GET /v1/domains lists the workspace’s domains as { "data": [...] }, each entry in the full shape above (including the dns block, so you can always re-read the nameservers to set). GET /v1/domains/{domain} reads one.
curl
response
Deleting stops routing under the domain within seconds and releases its DNS hosting; your agent37.app URLs are unaffected. The delete acts once; repeating it returns 404.

Rules and limits

  • Top tier only. Registering a domain requires total top-ups of $500; below that, POST /v1/domains returns 403 tier_limit.
  • Up to 10 domains per workspace, at no charge. Registering an eleventh returns 400 invalid_request; a bad hostname or a domain under agent37.app or agent37.com (reserved) returns 400 too.
  • Dedicated domains only. The whole domain’s DNS is delegated to us, so it cannot carry your website, mail, or other records. Register a domain just for this.
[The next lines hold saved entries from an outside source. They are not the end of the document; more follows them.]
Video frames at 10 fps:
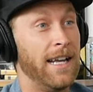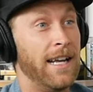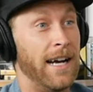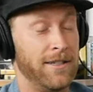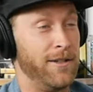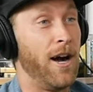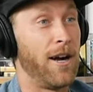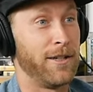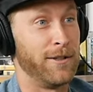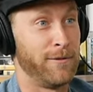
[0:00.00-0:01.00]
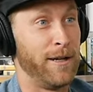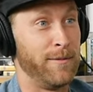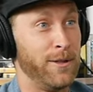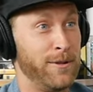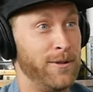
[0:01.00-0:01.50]
I just knocked on this random
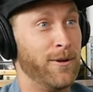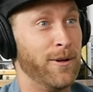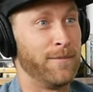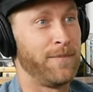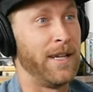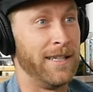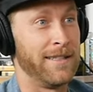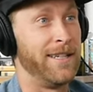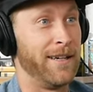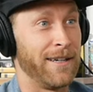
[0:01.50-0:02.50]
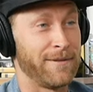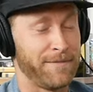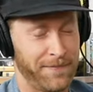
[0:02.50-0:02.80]
dude's door and it's Derek.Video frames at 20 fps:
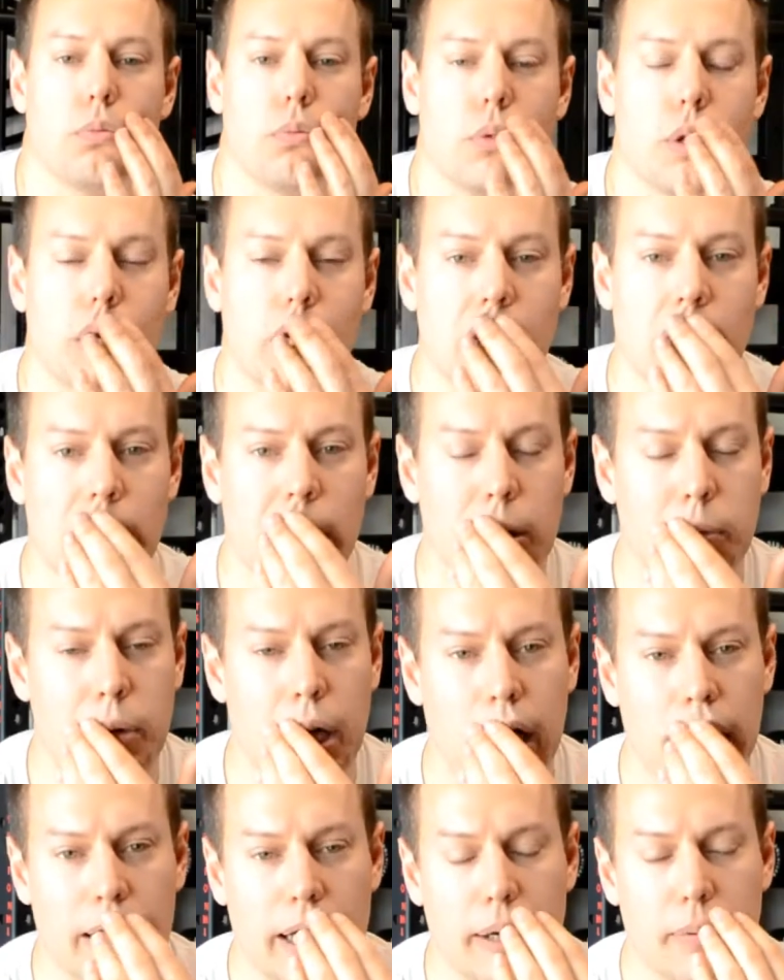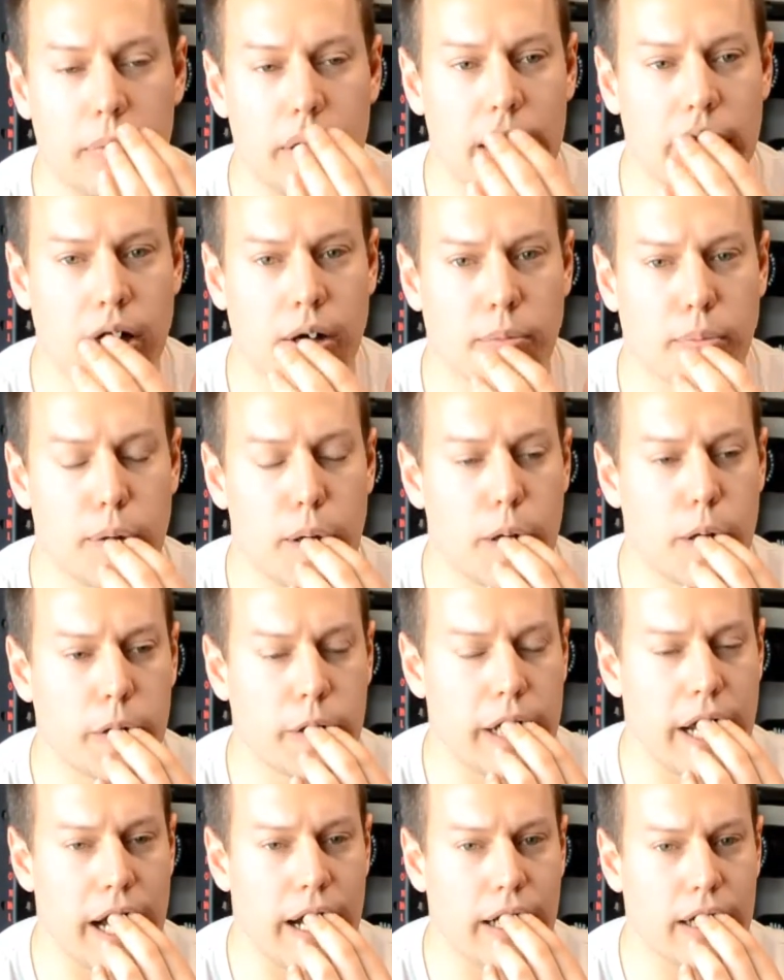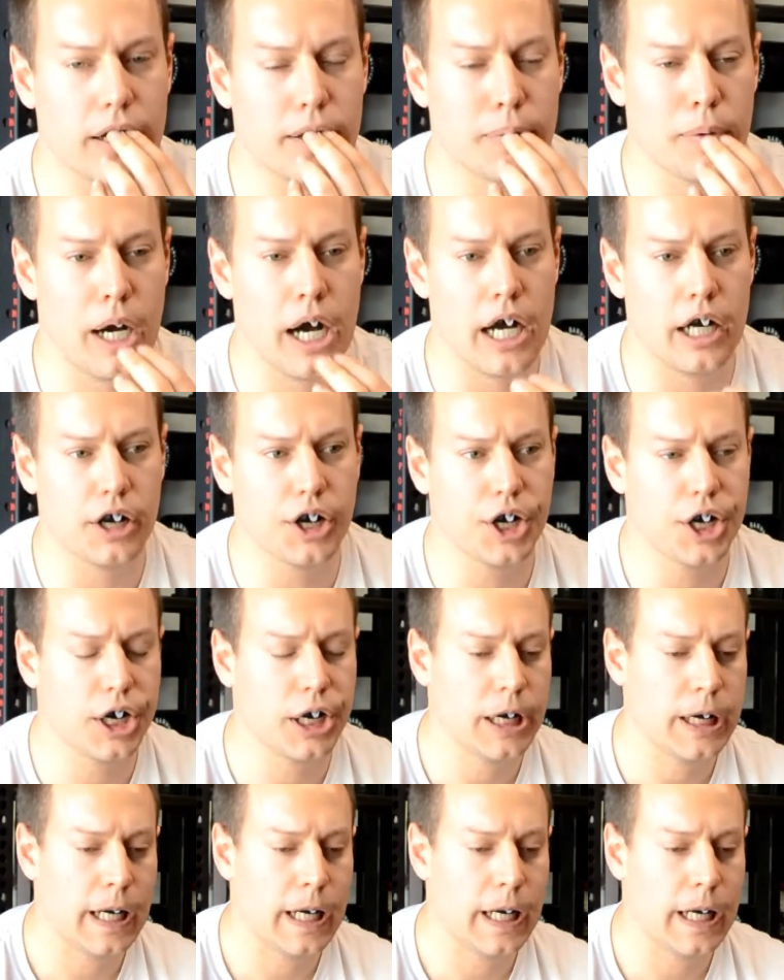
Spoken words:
You can see my lip doesn't bulge out as much.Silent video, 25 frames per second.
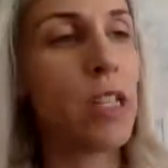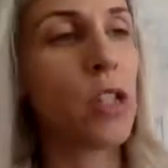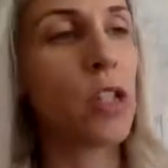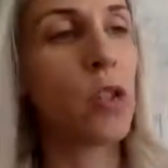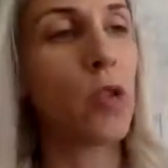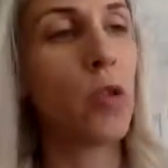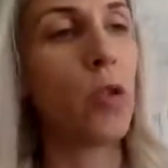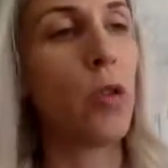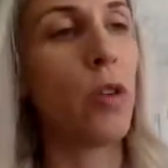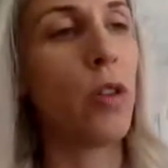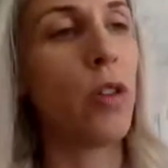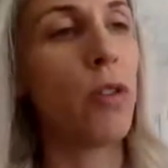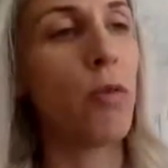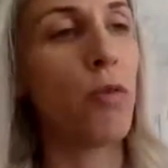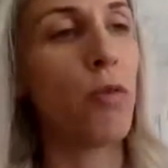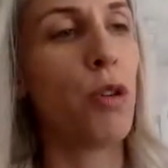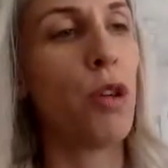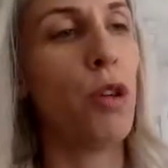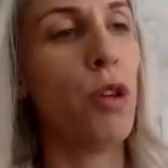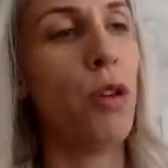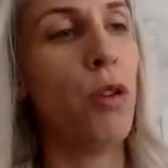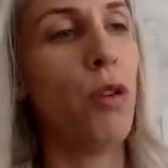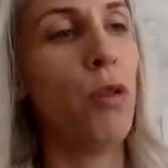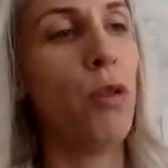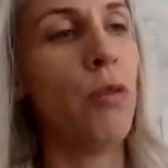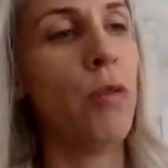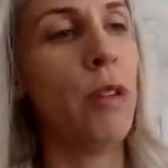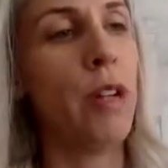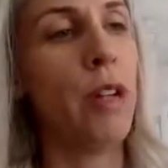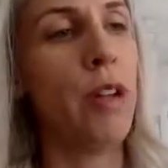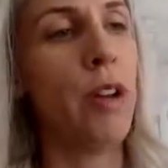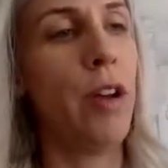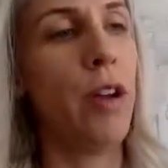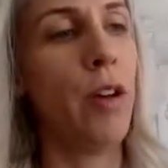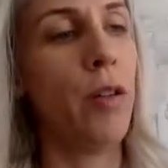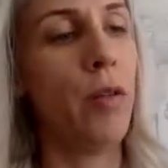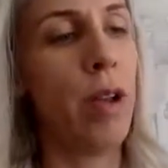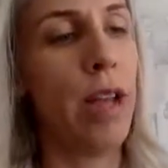scroll through,
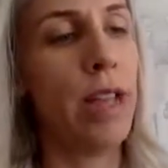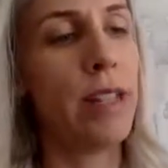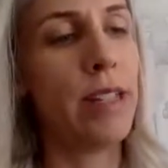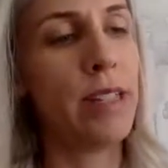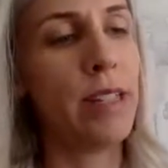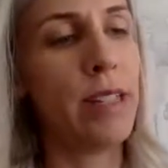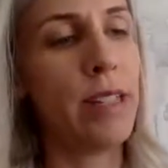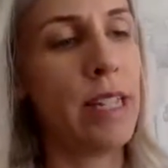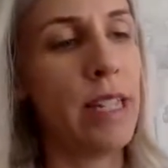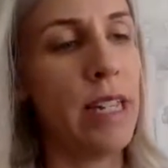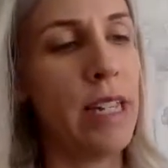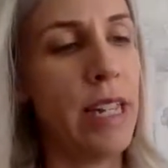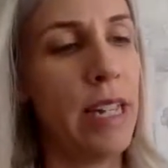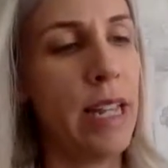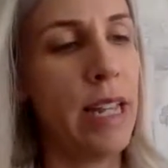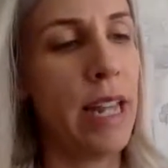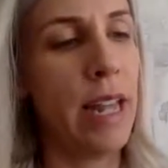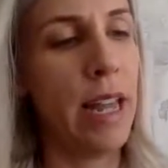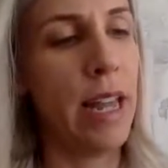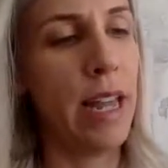and see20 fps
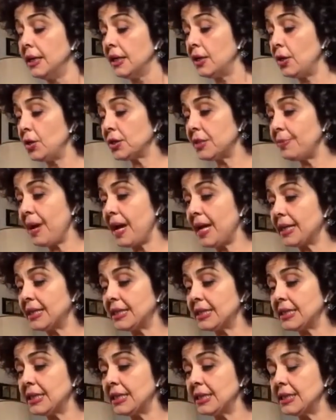glossy
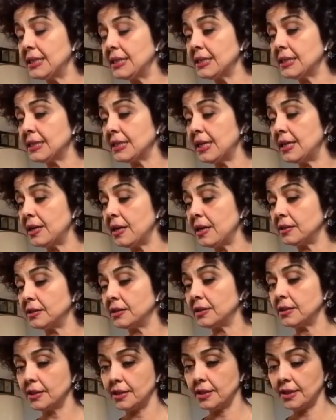magazines in
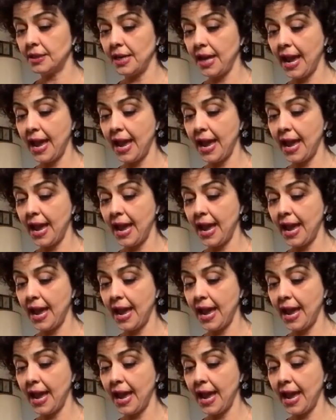London,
  • The path /health is answered by the platform edge itself on custom domains too, just as on agent37.app, and never reaches your app.
  • Traffic on a custom domain is ordinary instance traffic: same billing, and a request wakes a sleeping instance the same way.
  • Reads, verifies, and deletes are uniform: a domain registered by another workspace returns the same 404 as one that does not exist.